“Jangan Buka Jendela Itu, Aghnia”
Hujan mengguyur atap rumah tua warisan nenek di Desa Kaloka, tempat Aghnia Ravelin mengasingkan diri sejak patah hati karena ditinggal tunangannya, Elvano, yang berselingkuh—lebih parahnya, dengan sahabatnya sendiri.
Aghnia butuh sendiri. Tidak ada sinyal di desa itu. Tidak ada siapa pun yang bisa mengganggunya. Hanya ada rumah besar yang sepi… dan jendela besar di lantai dua yang selalu terbuka sendiri setiap tengah malam.
Hari pertama, Aghnia pikir angin yang membukanya. Ia menutup dan menguncinya. Tapi malam itu, dentingan piano terdengar dari bawah. Piano tua yang bahkan belum disentuh sejak ia datang. Saat turun untuk memeriksa, tidak ada siapa pun. Tapi lagu itu… lagu yang dimainkan… adalah lagu pengiring dansa terakhir mereka—dia dan Elvano—sebelum lamaran.
Hari ketiga, ia mulai merasa lelah. Gelas di dapur berpindah. Cermin kamar ada bekas embun bertuliskan:
> “Aku menunggumu di jendela.”
Aghnia mulai menulis diari untuk menjaga kewarasannya. Tapi setiap pagi, tulisan-tulisan itu berubah menjadi surat patah hati dari Elvano, dengan kata-kata yang tak pernah ia tulis:
> "Maaf, aku tak pernah mencintaimu. Tapi aku ingin memilikimu... selamanya."
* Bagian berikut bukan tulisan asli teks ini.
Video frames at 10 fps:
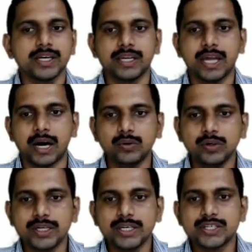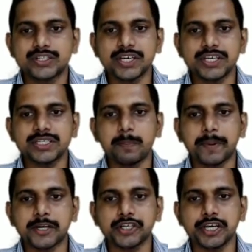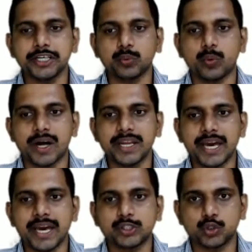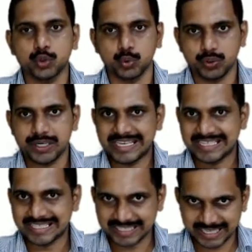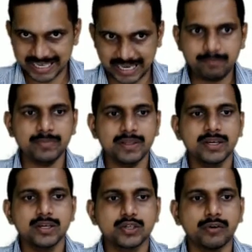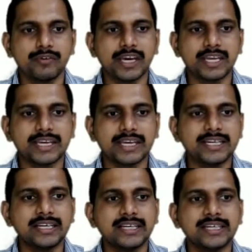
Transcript: now since the pressure at 1 and 2 is the same so we can get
Malam kelima, Aghnia bangun karena suara ketukan halus di jendela lantai dua. Jendela itu terkunci rapat sebelumnya. Tapi kini, terbuka lebar… dan di luar, di bawah cahaya bulan, berdiri sosok mirip Elvano. Tapi bukan Elvano. Wajahnya putih pasi, bola matanya hitam legam, dan senyumnya… senyum yang terlalu lebar untuk disebut manusia.
Dia melambai perlahan.
> “Aghnia… bukakan untukku…”
Ketika Aghnia berbalik, cermin di kamarnya menampilkan bayangan lain: ia berdiri berdua. Tapi di dunia nyata, ia sendirian.
Hari ketujuh, Aghnia menemukan sebuah buku tua tersembunyi di bawah lantai kamar nenek. Buku catatan ritual patah hati. Nama-nama perempuan lain yang bunuh diri karena cinta—semua meninggal di rumah itu. Semua… membuka jendela lantai dua.
Malam itu, Aghnia memutuskan melawan. Ia duduk menghadap jendela yang kini tertutup rapat, meski angin kencang menerjang. Sosok Elvano muncul lagi di luar.
> “Kamu ingin sembuh, kan, Aghnia? Bukakan… biar aku bantu.”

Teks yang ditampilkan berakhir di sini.